Contraindications and warnings
Drug interactions
Esomeprazole, like the whole class of proton pump inhibitors, is also metabolized by the large CYP450 family of enzymes, so special care must be taken when the active ingredient is administered simultaneously with other drugs metabolised in the same way. For example, one of the drugs to which particular attention should be given is clopidogrel ; Esomeprazole reduces the antiplatelet and cardioprotective activity of clopidogrel precisely because of the pharmacometabolic inhibition. In fact, from several studies on patients with cardiovascular problems, it was found that individuals treated with clopidogrel associated with a proton pump inhibitor undergo cardiovascular events more frequently than those taking only clopidogrel.
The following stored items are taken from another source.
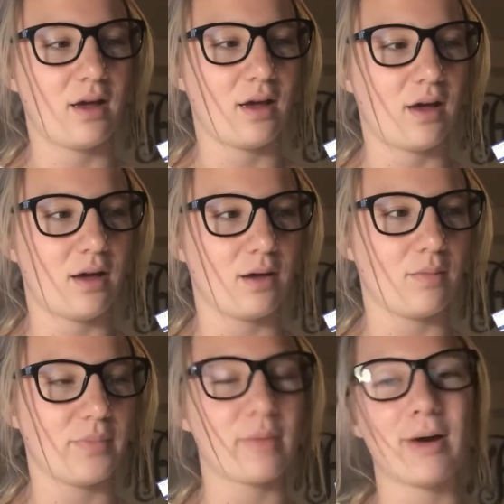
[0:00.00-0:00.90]

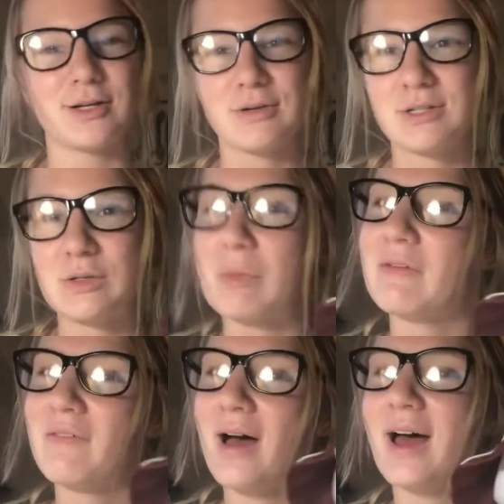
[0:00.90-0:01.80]
the project was super
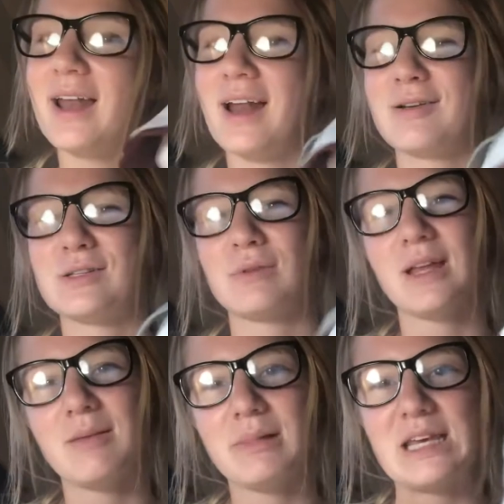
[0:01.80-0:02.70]
fun. I was
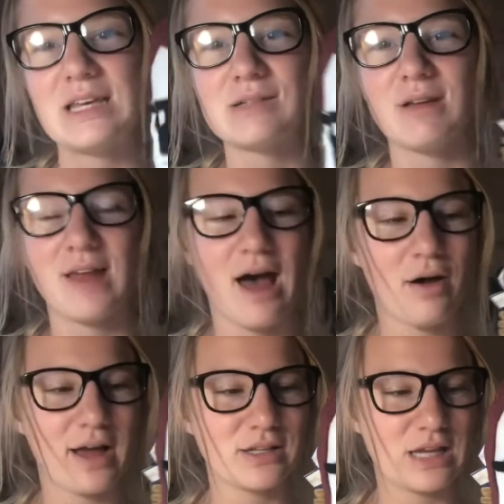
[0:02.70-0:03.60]
really pleased with
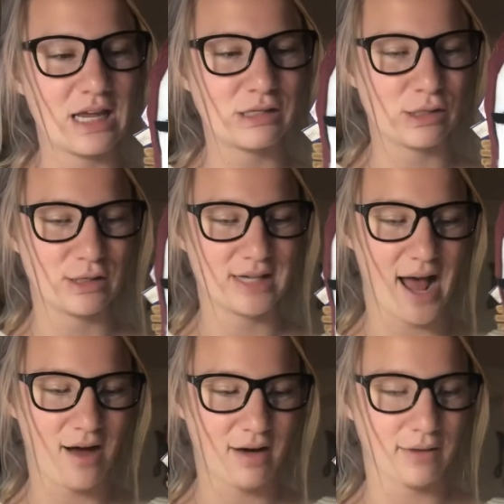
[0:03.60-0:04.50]
how it turned
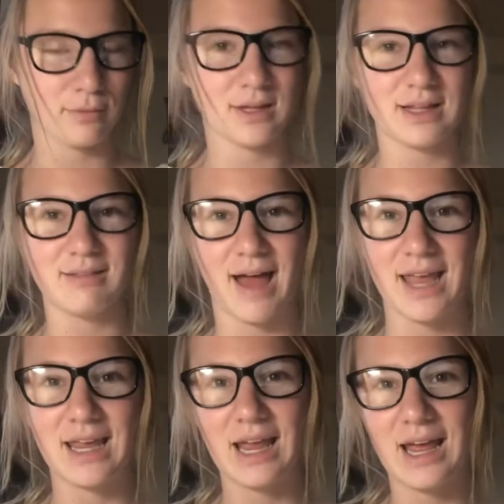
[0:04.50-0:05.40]
out. I really
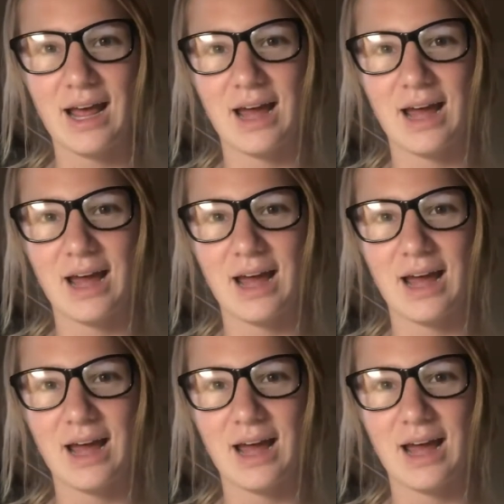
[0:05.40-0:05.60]
like it.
Phenytoin is another drug that interacts with esomeprazole when taken simultaneously; in particular, esomeprazole causes an increase in phenytoin plasma concentrations equal to about 13-14%.
Even Warfarin, when administered together with esomeprazole, increases its anticoagulant power; therefore, it is advisable to carefully monitor prothrombin time, especially if esomeprazole is taken discontinuously when needed.
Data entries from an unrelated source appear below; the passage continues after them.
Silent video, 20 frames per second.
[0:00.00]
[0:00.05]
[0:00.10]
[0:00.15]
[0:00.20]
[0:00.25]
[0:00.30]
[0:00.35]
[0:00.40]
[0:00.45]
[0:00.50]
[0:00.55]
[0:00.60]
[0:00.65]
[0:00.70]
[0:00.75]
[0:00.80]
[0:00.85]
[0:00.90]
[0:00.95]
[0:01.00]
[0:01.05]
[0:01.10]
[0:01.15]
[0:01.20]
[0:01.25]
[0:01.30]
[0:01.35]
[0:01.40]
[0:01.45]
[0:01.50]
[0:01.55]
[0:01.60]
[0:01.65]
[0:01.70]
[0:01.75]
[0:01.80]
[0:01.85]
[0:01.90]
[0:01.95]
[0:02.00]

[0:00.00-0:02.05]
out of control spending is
Pregnancy and breastfeeding
Animal studies have shown no evidence of harm to the fetus during treatment with esomeprazole, although there are no adequate studies on animals or pregnant women who have shown any risk to the fetus during pregnancy. It is not known whether esomeprazole is excreted in breast milk, but the related studies have not shown any risk, or postnatal toxicity in breast-fed children of mothers receiving esomeprazole. In studies conducted on pregnant patients receiving omeprazole, of which esomeprazole is the S enantiomer, there was no risk of increased incidence of major malformations, abortions, premature births and ectopic pregnancies.
Side effects
The most frequent side effects of esomeprazole are gastrointestinal ones, such as diarrhea, nausea, vomiting and dry mouth. Among these, the most widespread in treated patients is diarrhea, which affects about 3% of subjects.
Other rather common side effects are the central ones, such as headache, dizziness, drowsiness, agitation and nervousness. There are also less frequent side effects such as dermatological (dermatitis, urticaria or pruritus), metabolic (hyponatremia) and muscoskeletal effects; the latter, such as muscle weakness, myopathy and rhabdomyolysis, are quite rare.